TEMPO.CO, Jakarta - Kelompok Papermoon Puppet Theatre asal Yogyakarta akan menggelar pertunjukan keliling di Amerika Serikat pada September hingga Oktober 2012. Kelompok yang memadukan boneka dan aktor manusia di satu panggung itu akan menampilkan lakon "Mwathirika", bahasa suku Swahili di Afrika Timur, yang artinya "korban".
Pertunjukan ini pernah mereka pentaskan beberapa kali. Terakhir mereka mementaskannya selama tiga kali pada 15-16 Juni 2012 di ruang auditorium Institut Francais Indonesia (IFI), Bandung. Ruang berkapasitas 300 orang itu penuh. Tiket seharga Rp 30 ribu per orang juga selalu ludes di setiap pertunjukan.
"Mwathirika" berangkat dari tragedi 30 September 1965. Kisahnya pun, seperti tertulis di layar, dipersembahkan bagi para korban peristiwa kelam itu. Sutradara Maria Tri Sulistyani tak hanya berkutat pada persoalan Partai Komunis Indonesia, tapi meluaskannya pada kisah penghilangan dan pelenyapan manusia oleh rezim penguasa.
Tokoh utamanya Tupu, bocah perempuan yang tak sanggup lagi meniup peluit merahnya dengan nyaring sejak ayahnya, Baba, dibawa tentara dan tak pernah kembali.

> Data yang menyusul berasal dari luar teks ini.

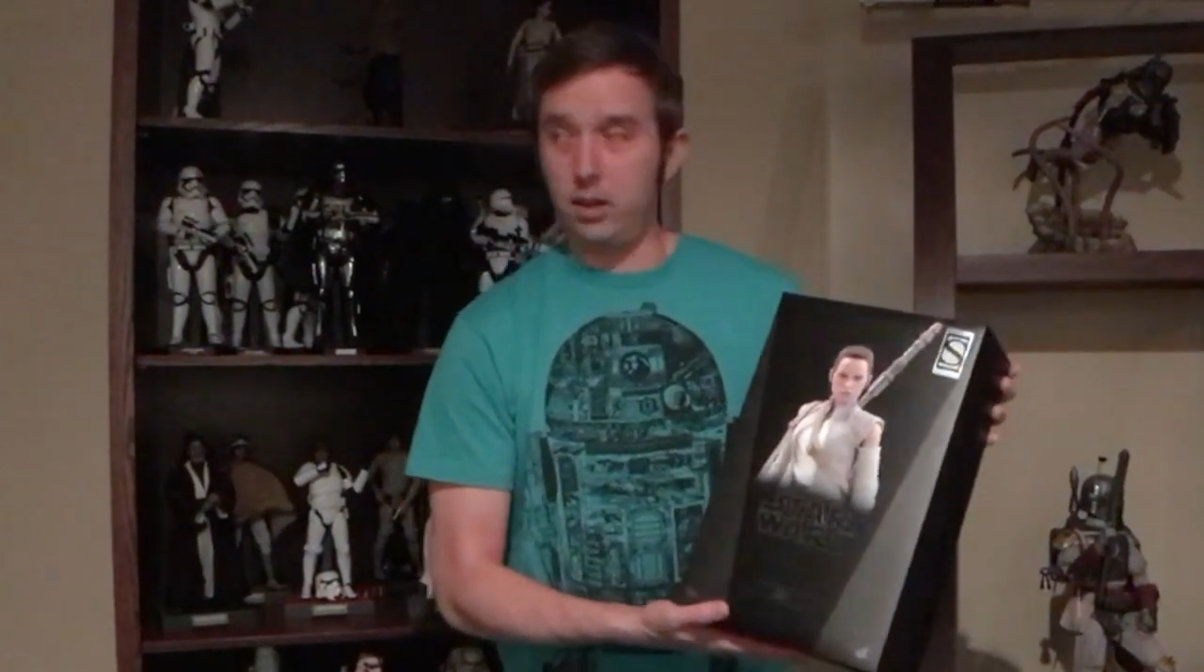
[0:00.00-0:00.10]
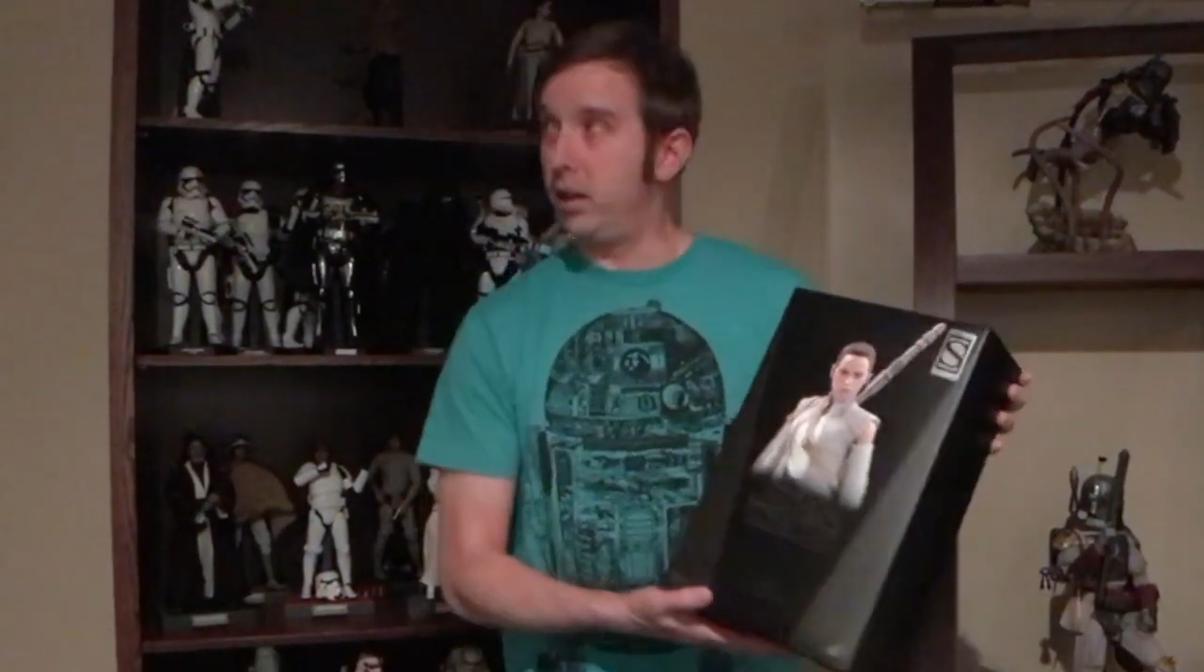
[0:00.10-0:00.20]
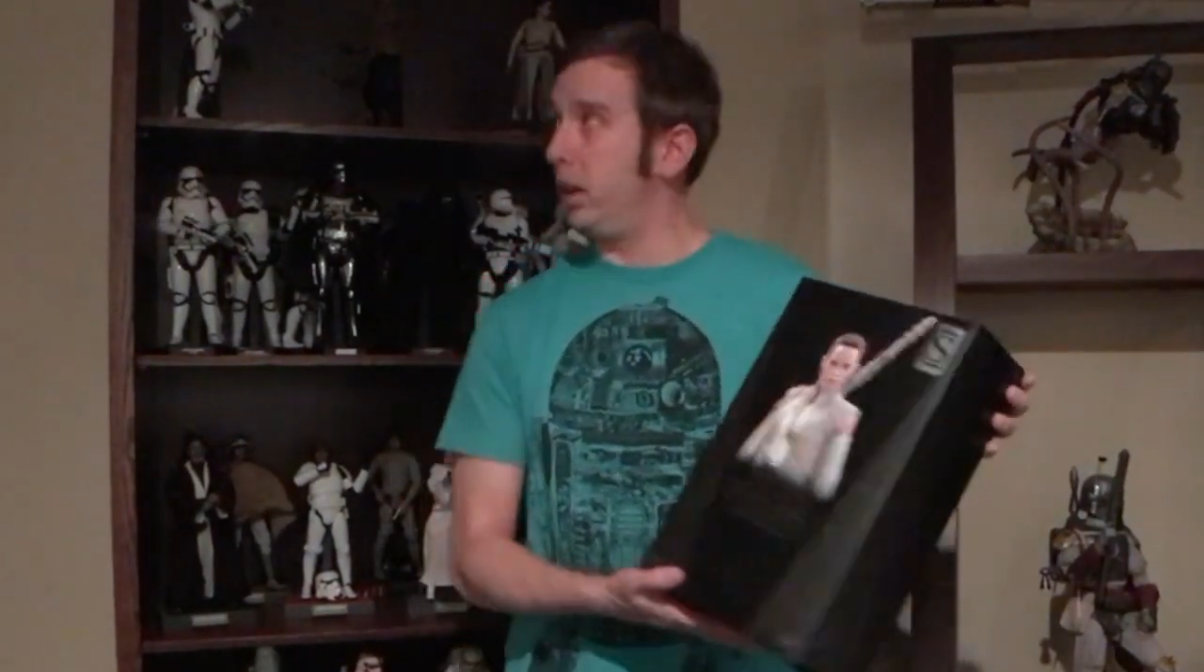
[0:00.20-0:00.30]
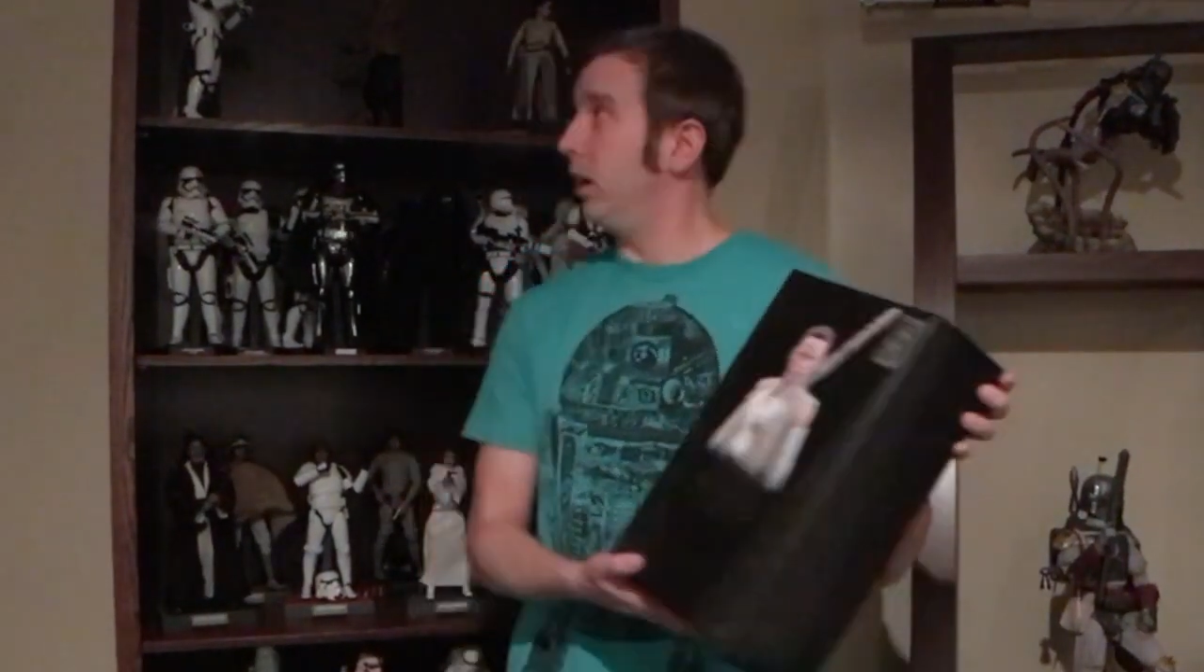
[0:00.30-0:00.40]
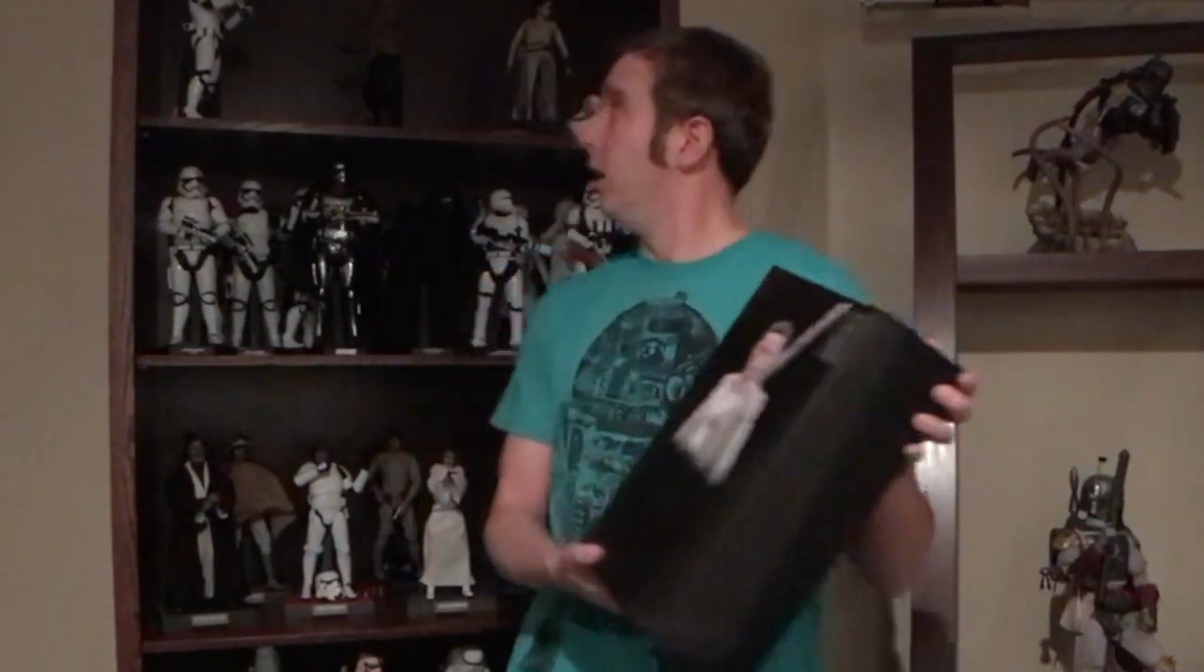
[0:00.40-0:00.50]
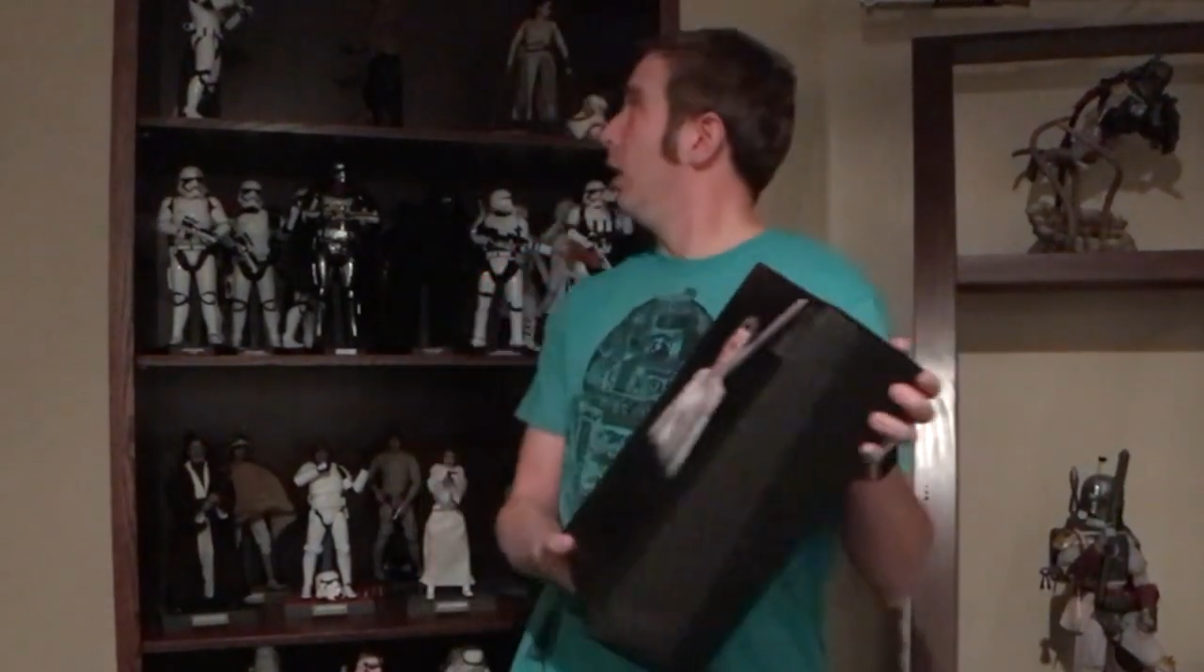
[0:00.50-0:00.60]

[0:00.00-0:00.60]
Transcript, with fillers: the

Kakaknya, Moyo, yang berusaha mencari sang ayah, juga ikut lenyap diseret tentara bertopi hijau berbentuk gunung dan bertopeng burung pemakan bangkai.
Tupu bertanya ke orang-orang, tapi tak mendapat jawaban. Akhirnya ia sadar bahwa kini ia harus hidup sendiri. Peluit merahnya berbunyi lirih memanggil Baba dan Moyo. Suara peluitnya makin pilu lalu senyap. Tubuhnya bergetar didekap kesunyian.
Seluruh kisah itu mengalir tanpa kata selama hampir 60 menit. Pemain hanya bersuara ketika memanggil nama-nama tokoh atau menguatkan suasana hati yang gembira atau kecewa. Narasi selanjutnya dibangun lewat gerak tubuh boneka yang dimainkan satu-dua pemain. Selain boneka, pemain orang berwujud tentara, badut, dan hakim pengadilan militer juga muncul. Mereka ikut menguatkan dan membingkai alur serta suasana bersama musik, deretan teks, dan video di layar latar.
Maria dan suaminya, Iwan Effendi, sebagai Direktur Artistik Papermoon Puppet Theatre, membuat pertunjukan itu untuk mengingatkan soal sejarah kehilangan, tapi, "Kami tidak bicara tentang siapa yang membunuh siapa," tulis mereka dalam booklet pementasan.